Methoxyfenozide is widely employed in paddy land and can flow out into the aquatic environment. The present study combines two approaches, namely, an aquatic microcosm simulation experiment and a multimedia fugacity model, to study the fate and distribution of methoxyfenozide in an aquatic microcosm containing water, sediment, aquatic plants, and zebrafish. The model results indicated that the simulated concentrations agreed with the observed values within one order of magnitude. The degradation rate was less than 7.0% in the three types of aquatic microcosms at 740 h in the model. Methoxyfenozide exhibited very high persistence in the aquatic microcosm. Water played a key role in the fate of methoxyfenozide, acting as a sink in the simulated aquatic environment, followed by sediment. Only approximately 2% of methoxyfenozide entered the organisms (zebrafish and Egeria densa Planch). Methoxyfenozide underwent a significant transport process between the water and sediment. The applications of multimedia fugacity models are useful for understanding the behaviors, fate, and transport of pesticides after their release into the environment and to facilitate risk assessment and management activities.

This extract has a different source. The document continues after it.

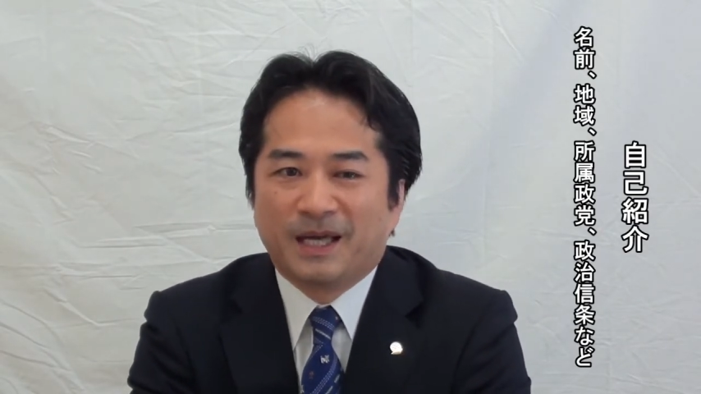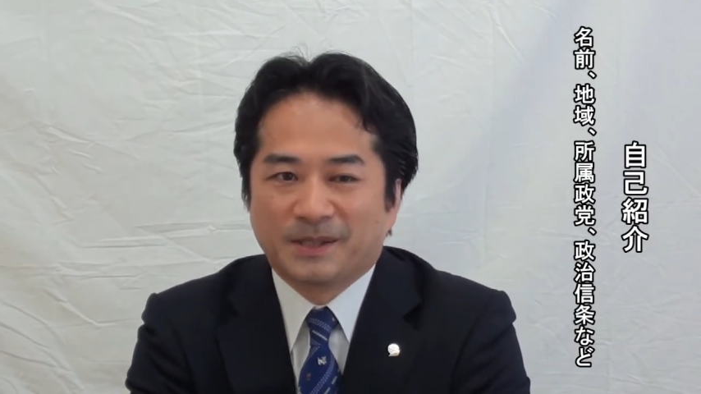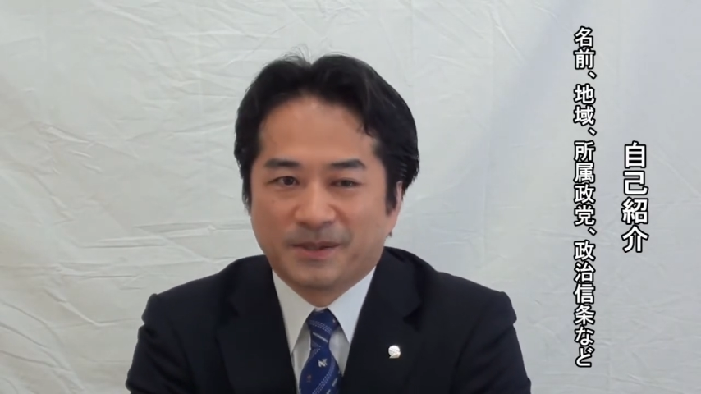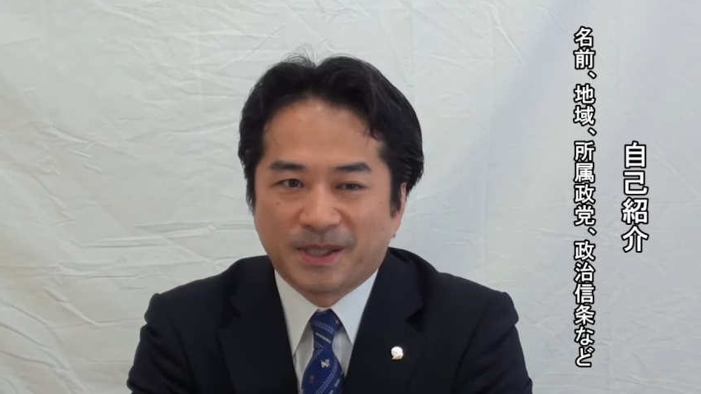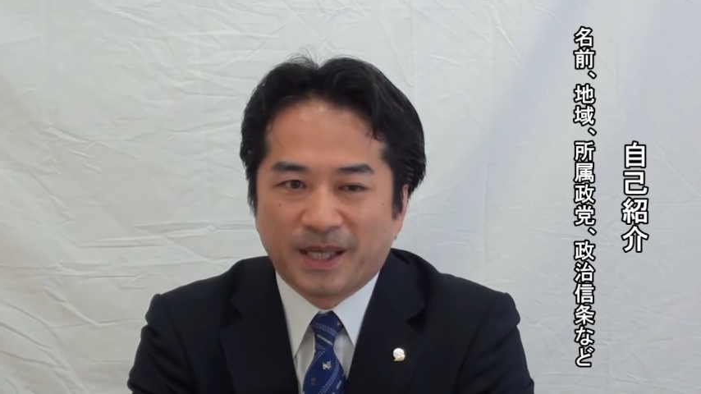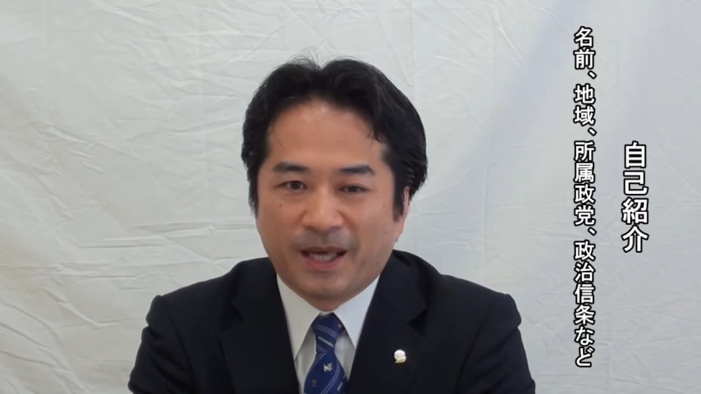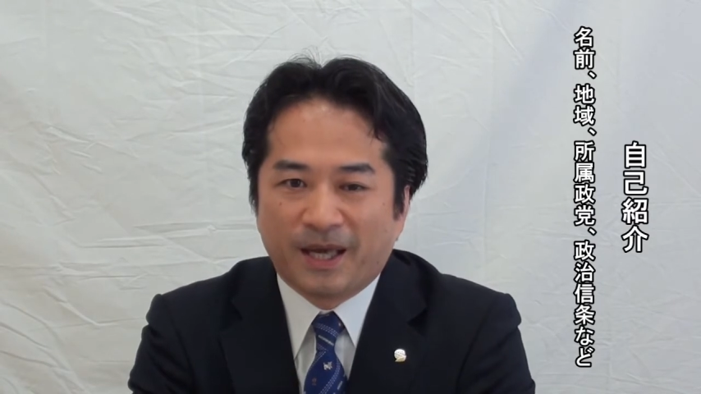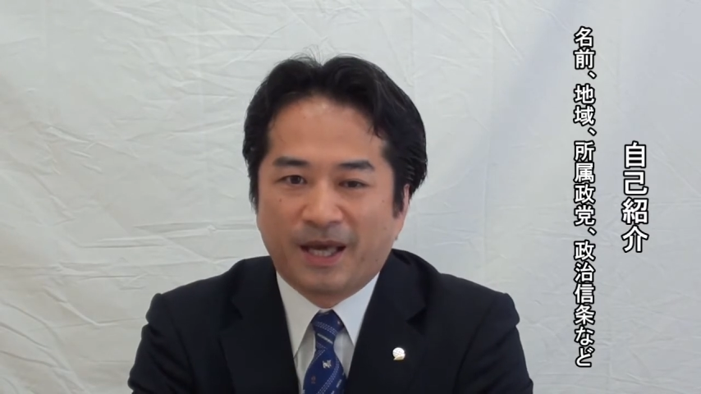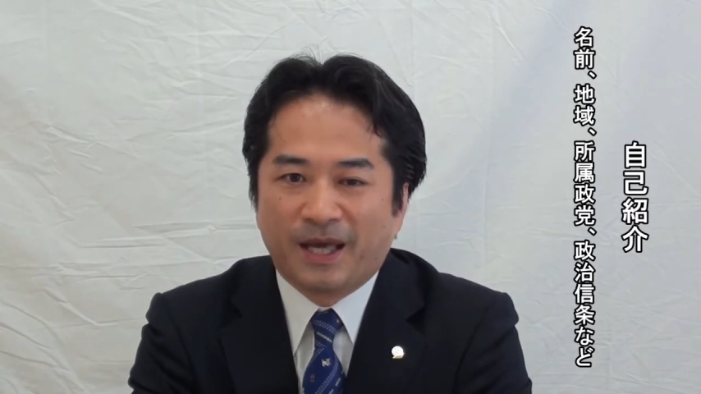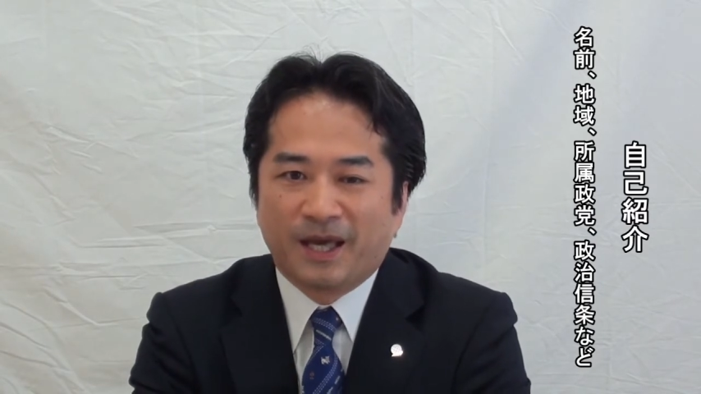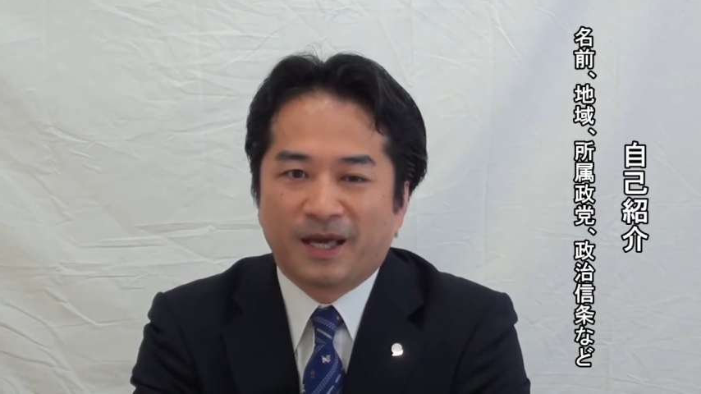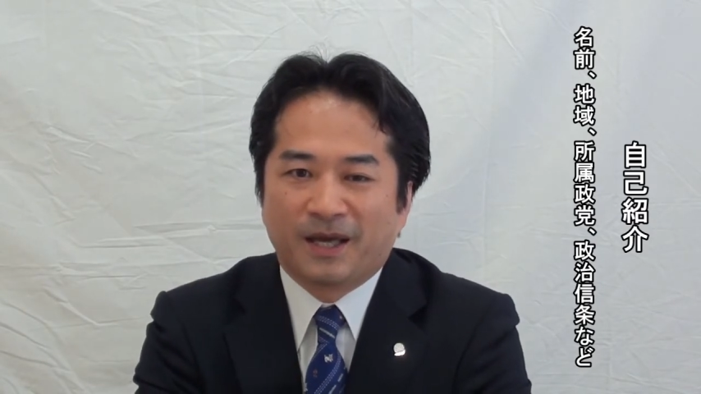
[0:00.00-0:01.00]
そして、
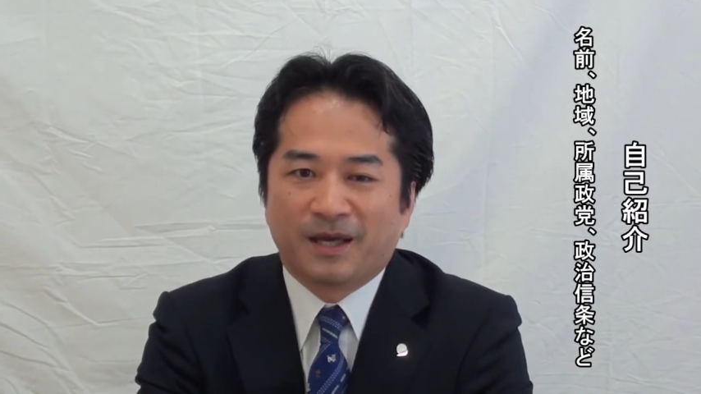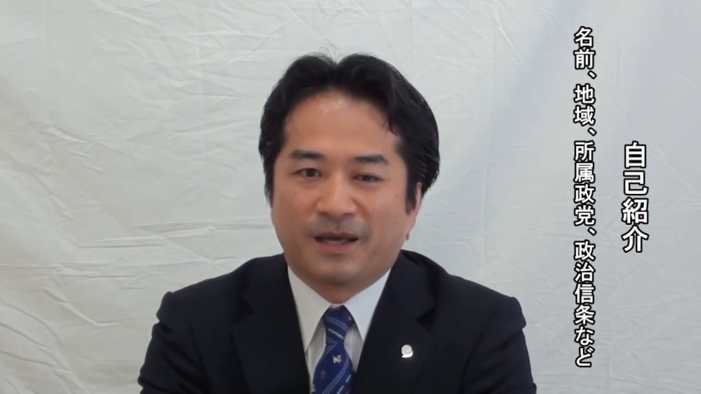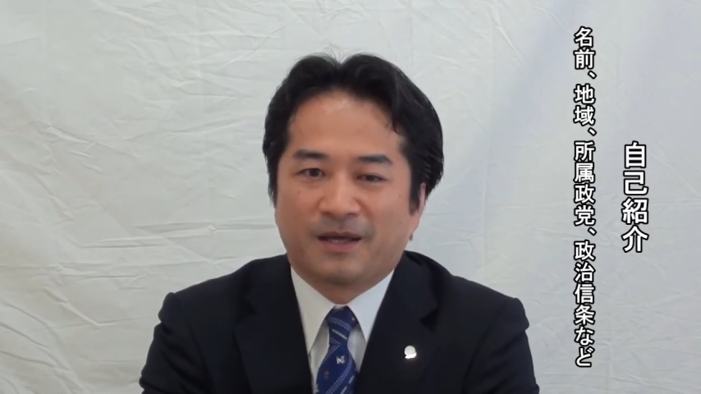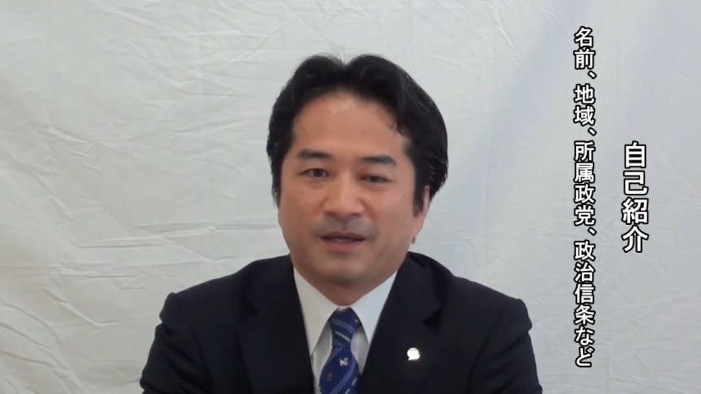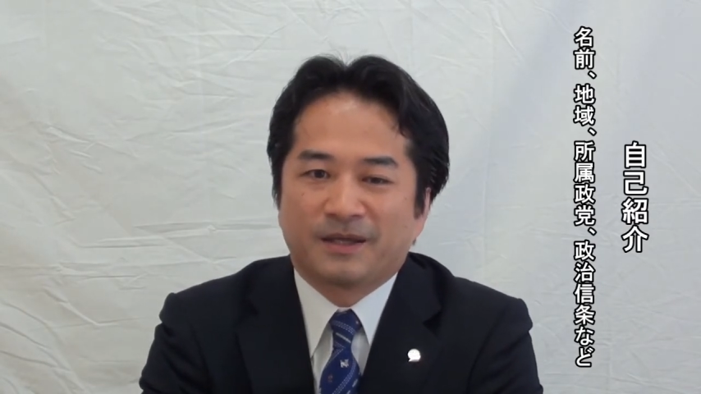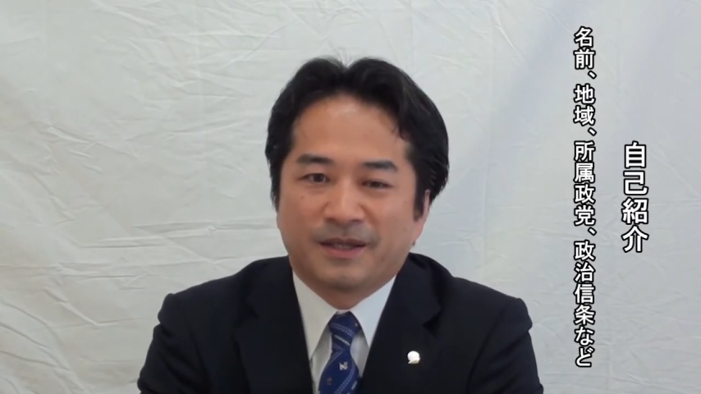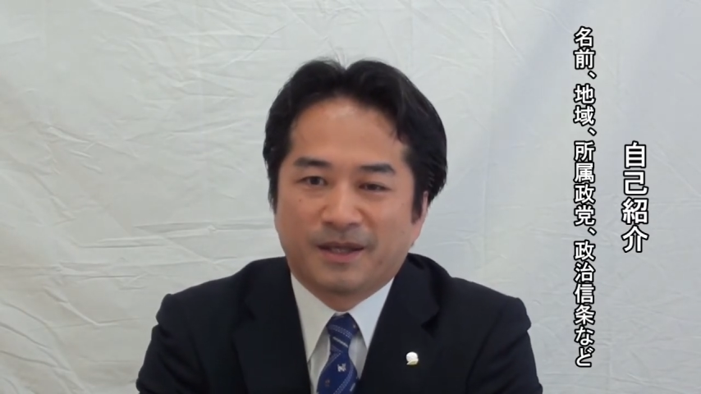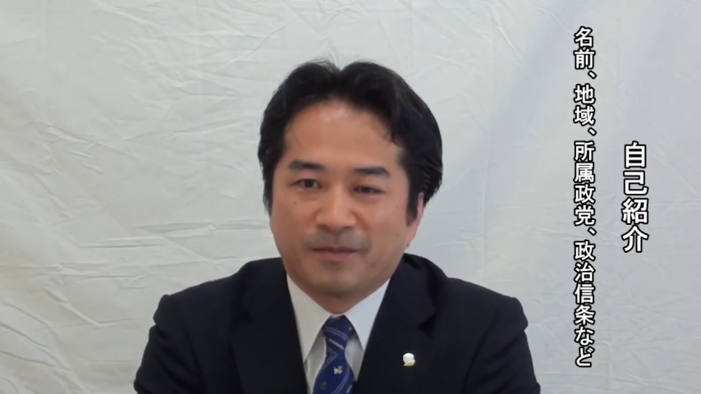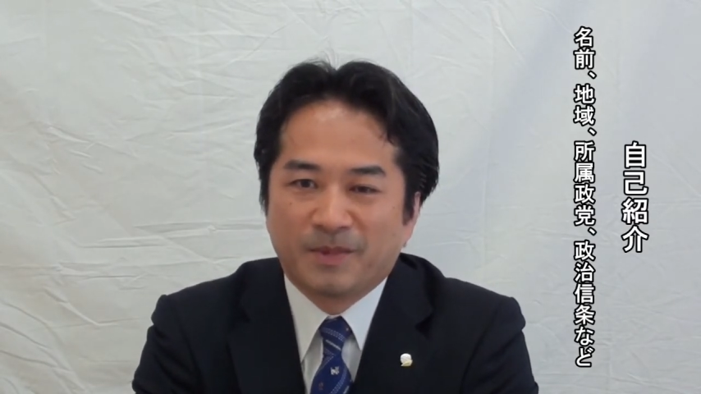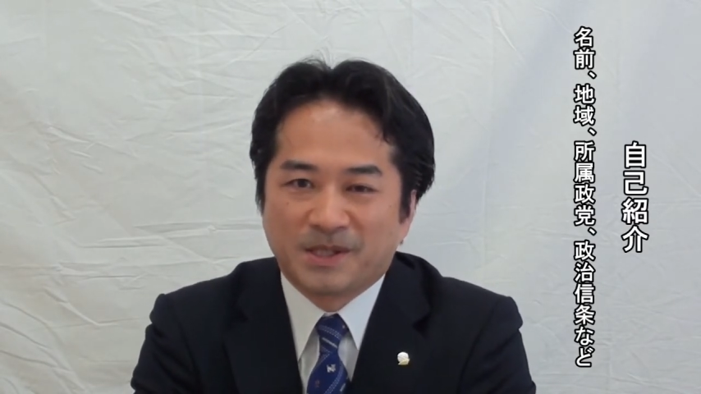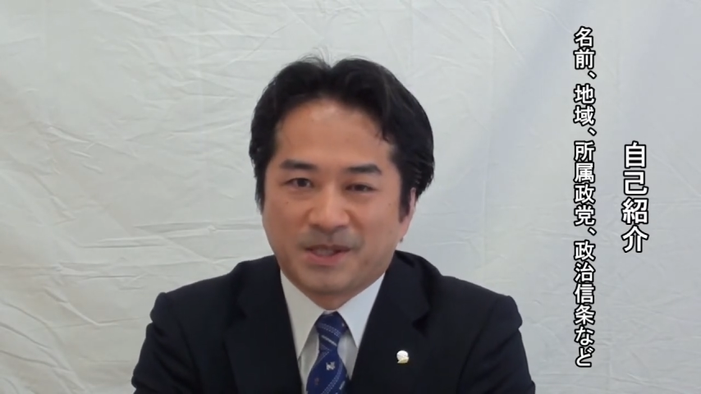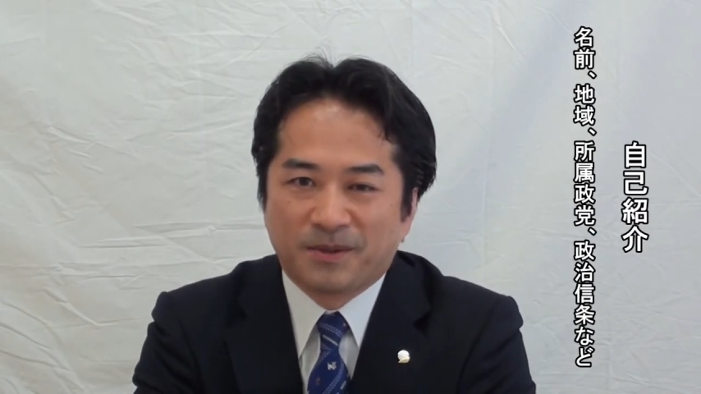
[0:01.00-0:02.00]
えーまあ、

甲氧芬尼治广泛用于稻田中，并可流入水生环境。本研究结合了两种方法，即水生微观模拟实验和多媒体逸度模型，以研究甲氧基苯甲酰胺在包含水，沉积物，水生植物和斑马鱼的水生微观世界中的命运和分布。模型结果表明，模拟浓度与观察值在一个数量级内一致。该模型在740 h时，三种水生微观世界的降解率均低于7.0％。甲氧芬尼嗪在水生微观世界中显示出很高的持久性。水在甲氧芬诺的命运中起关键作用，在模拟的水生环境中充当汇，随后是沉积物。Egeria densa Planch）。甲氧芬尼特在水和沉积物之间经历了重要的运输过程。多媒体逸度模型的应用对于了解农药释放到环境中后的行为，命运和运输方式以及促进风险评估和管理活动很有用。